Когда ее сын подхватил роковую заразу, Амалия была беременна, совсем некстати, как она думала. И решила извести плод с помощью специальной бабки. Ведь после войны аборты были запрещены, страна потеряла слишком много людей.
В больнице младенец горел в жару, и матери, которой разрешили находиться при нем, тоже было плохо. Ее мучили тошнотворная слабость, высокая температура и все прочие последствия…
– Да вы и сами больны, мамаша. Что с вами? – спросила врач.
Амалии пришлось сознаться. Врачи осмотрели и обещали помочь, но при условии, если она выдаст бабку.
– Расстреливать таких надо! – сказали они.
Но бабушка выдать специальную бабку отказалась. Тянулось время в тусклом ночном свете.

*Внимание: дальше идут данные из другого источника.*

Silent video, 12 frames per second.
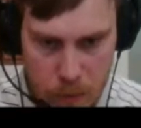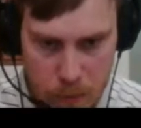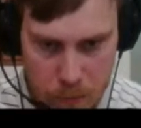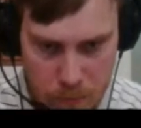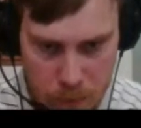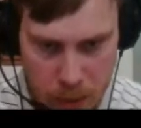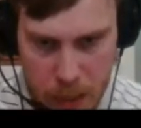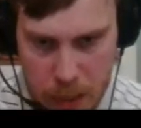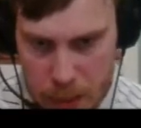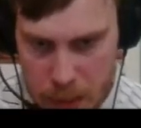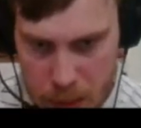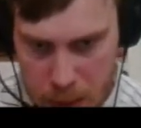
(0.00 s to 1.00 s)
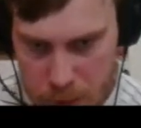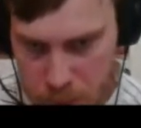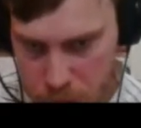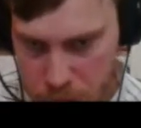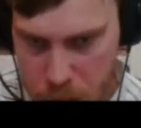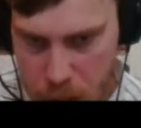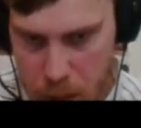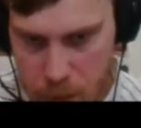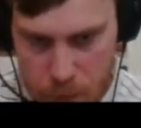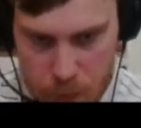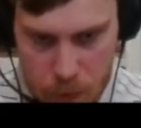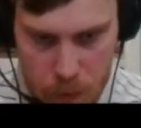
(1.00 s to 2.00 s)
Knight d6 was tried
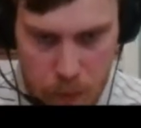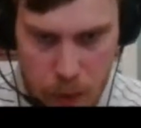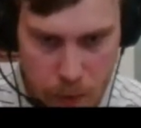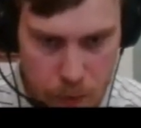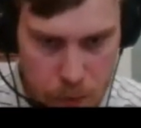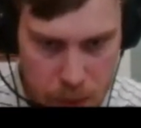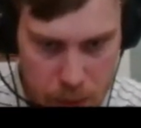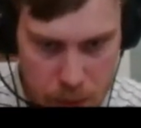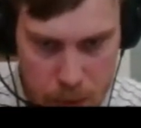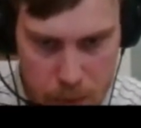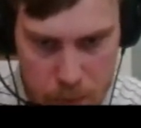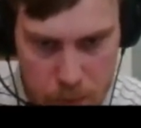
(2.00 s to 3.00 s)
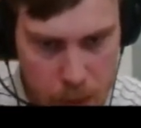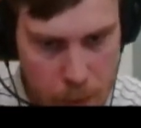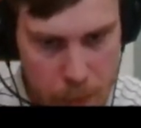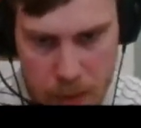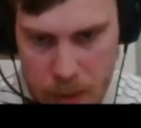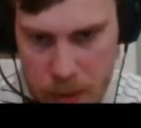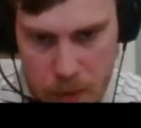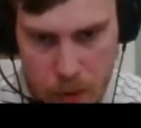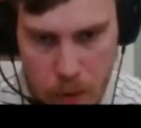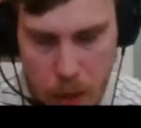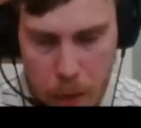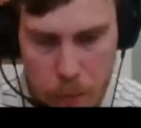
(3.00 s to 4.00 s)
for whatever reason. I mean, there's no
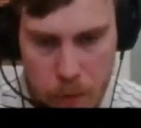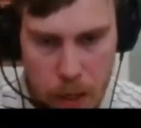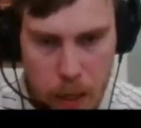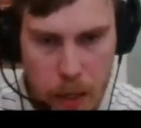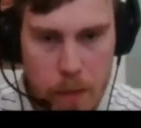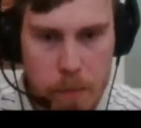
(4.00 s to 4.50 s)
help really.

– Доктор, пожалейте ее, у нее больной ребенок, – сказала нянечка. И Амалии помогли.
После этого бабушка решила обязательно родить. Она подумала, что если не родит, то ее накажет Бог и больному сыну станет еще хуже. Через год родила Эллу.
– Если ты наберешься терпения, я, конечно, не обещаю, что сын будет футболистом, но ходить будет, – сказала бабушке доктор Алиева.
Ходил дядя плохо, сильно хромал. Его слабые и неразвитые ноги поддерживали специальные протезы, похожие на дедушкины. В детстве Беглар обходился без них, но совсем уж жалостно передвигался, это даже ходьбой не назовешь. Ломал ноги. Потом, после очередной серии операций, врачи на него надели протезы, соврав родителям, что это временные приспособления, фиксаторы, и через пару лет, конечно, парень обойдется без них.
Небогатую мебель дядюшки, изрядно поцарапанную детьми, и прочие вещи дед еще раньше успел загрузить в железнодорожный контейнер и отправить в Самару.
Рустам нашел грузчиков и приехал помогать тестю. Дворовые отбросы косились на армянское имущество, бросали на Григория недвусмысленные взгляды и бормотали угрозы и проклятия. Этим дело не ограничилось. Следом раздался страшный звук разбиваемого стекла, и в одну из комнат влетел здоровенный булыжник. Потом еще пара камней в другие стекла.
– Рустам, ты не оставляй меня тут одного, давайте сначала я поеду, а потом уже ты, – попросил зятя дед.
– Да, да заводите машину спокойно. Я стою здесь, – достал папа сигарету и, окидывая двор своим фирменным суровым и тяжелым взглядом, веско закурил. «Запорожец» надо прогреть, «раскочегарить», трогается он медленно. Так сразу и не рванешь с места.
Через день, после переезда к нам, 9 октября, дед забеспокоился. Не сиделось ему на месте.
– Поеду проведаю нашу квартиру, – сказал он и утром отправился на Завокзальную.
Поставив машину, уже понял, что случилось то, чего он опасался: решетка на окне в комнату была сорвана. Вскоре дед, подскочивший настолько резво, насколько позволяли протезы, к входной бесстыдно распахнутой двойной железной двери, убедился, что у них побывали грабители. Грабители – это мягко сказано. Да и не было отродясь таких наглых грабителей. Мародеры попались настырные. Вынесли все, что можно было вынести. Унитаз и умывальник разбили, не смогли отковырять. С кухни стащили мойку, хотели прихватить и газовую плиту, даже сдвинули ее с места, развернули, да так и бросили: видно, лень стало отсоединять. Или побоялись газа, или газового ключа не захватили. Вырезали телефон, дотянулись до потолков и вырвали люстры, сорвали занавески. Не говоря уже обо всем остальном, упакованном. Сподручно уносить, все аккуратно сложено в коробки. Только запасной протез Григория издевательски поставили в центре спальни.
3. Красное солнце
Детство – жаркое лето. Жаркие дни рябят в памяти, как легкие барашки на морской глади. По ним рассекает босой юродивый поп, окропляет чернявых детей водой из флакончика и гладит их по голове, и раздает конфетки. Босые, пыльные и здоровенные крестьянские ступни уверенно топчут раскаленный асфальт Завокзальной.